EXERCISE BRIEF:
Each and every line below goes into your answer unchanged, but leave out the images.

DATA TO EXAMINE:
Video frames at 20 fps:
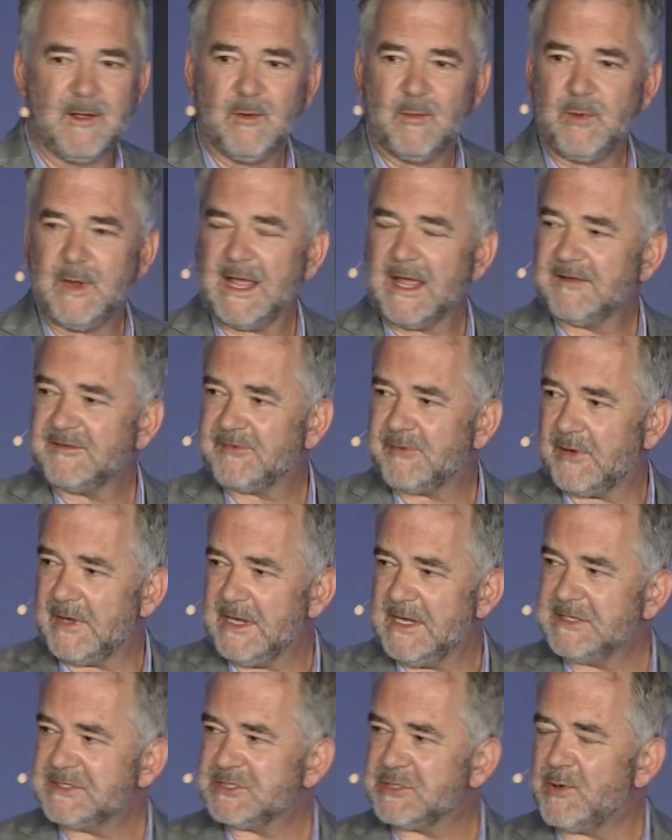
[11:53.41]
We answer
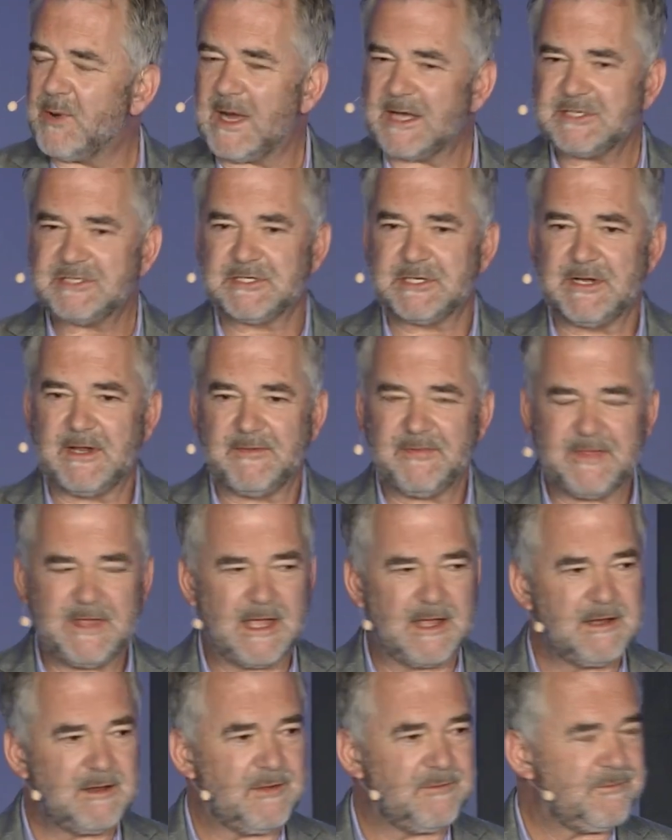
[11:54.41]
each question at the
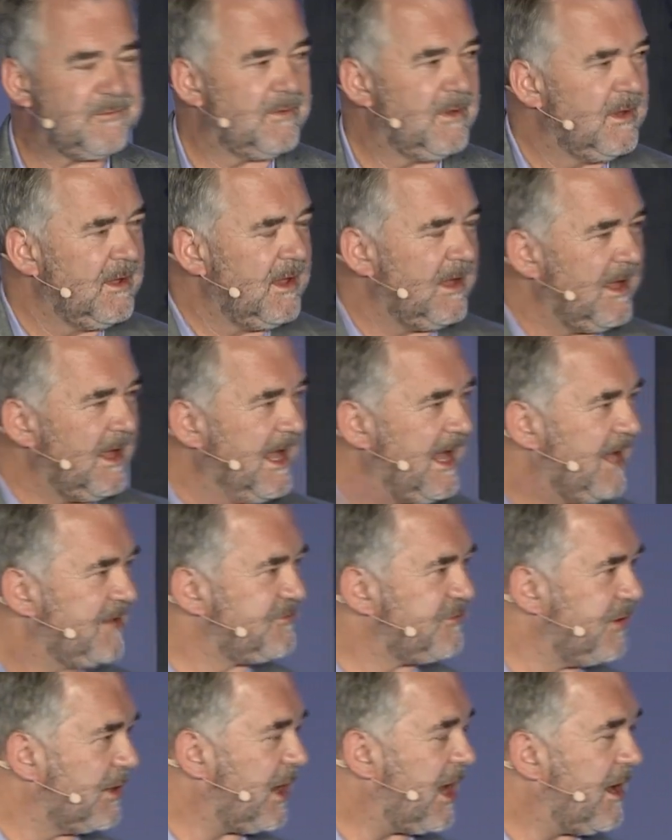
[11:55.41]
end of
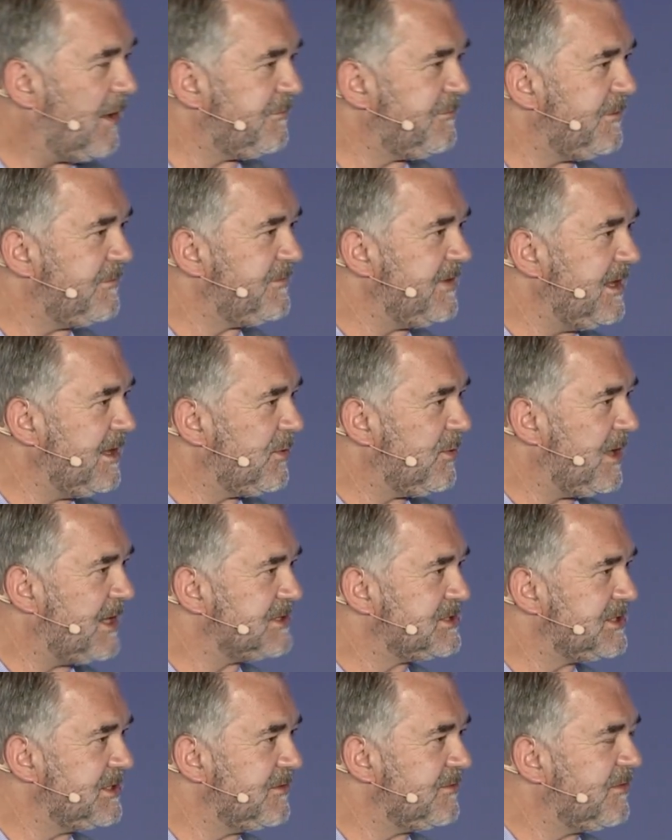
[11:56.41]
answering all 15
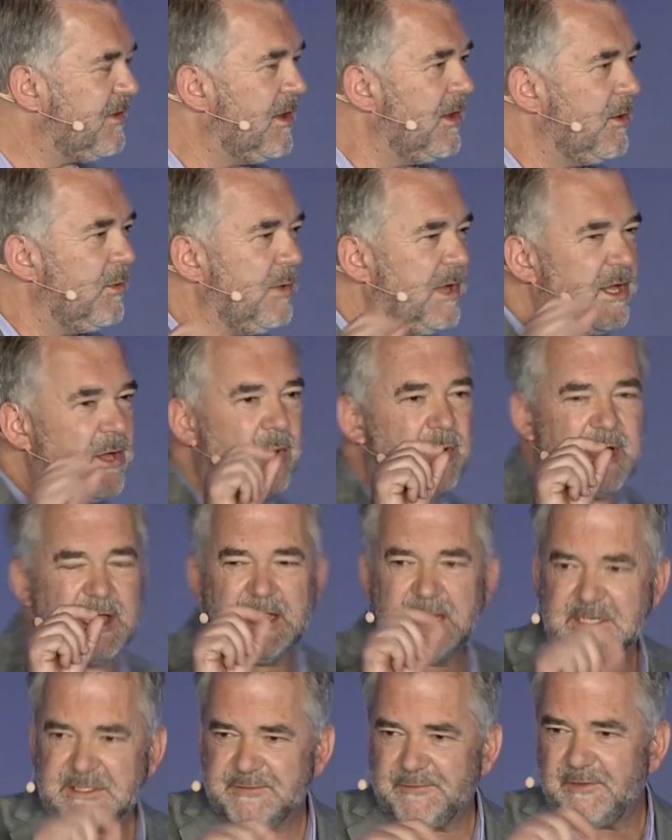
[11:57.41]
questions. We go to
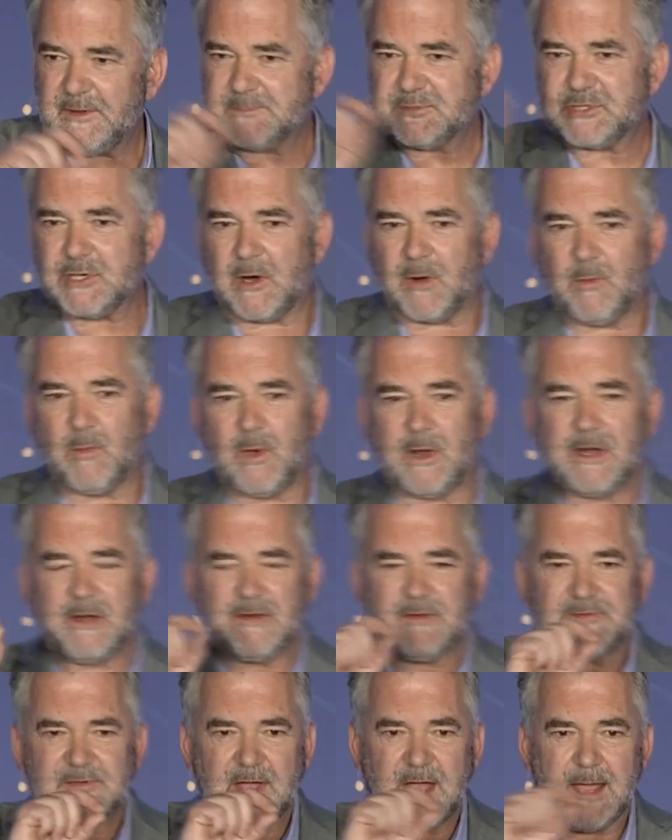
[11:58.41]
each flip chart one at
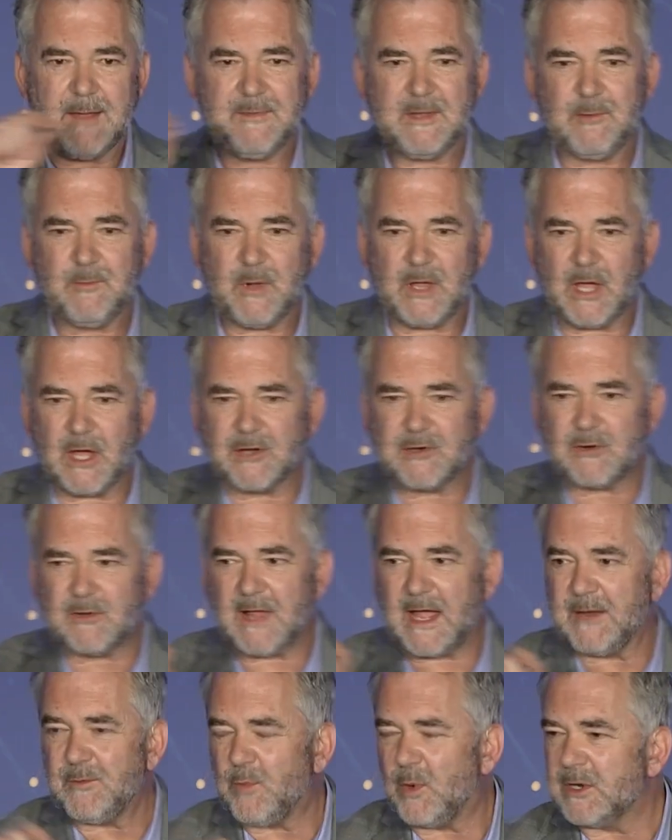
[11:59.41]
a time and we
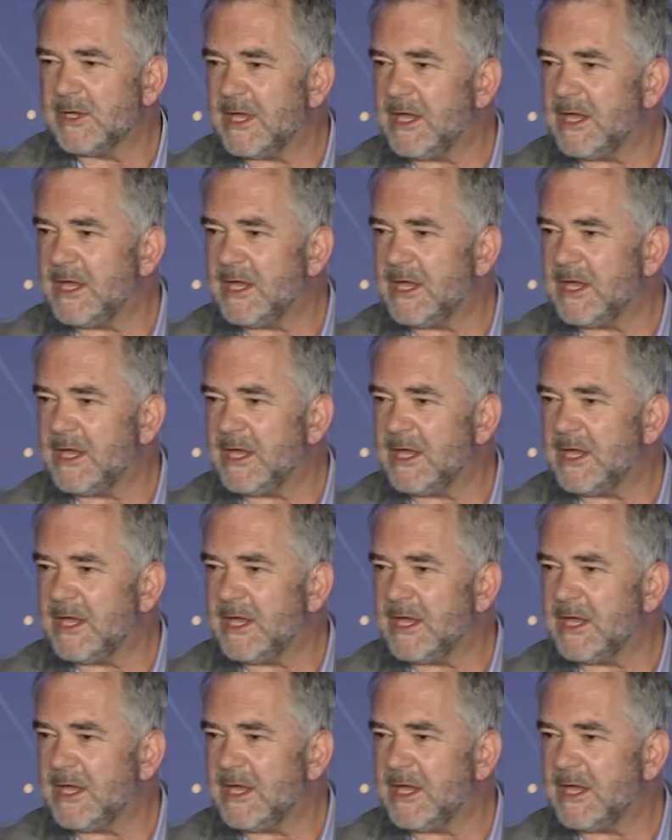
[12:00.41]
underline one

OUTPUT OF THE TASK:
Video frames at 20 fps:
[11:53.41]
We answer
[11:54.41]
each question at the
[11:55.41]
end of
[11:56.41]
answering all 15
[11:57.41]
questions. We go to
[11:58.41]
each flip chart one at
[11:59.41]
a time and we
[12:00.41]
underline one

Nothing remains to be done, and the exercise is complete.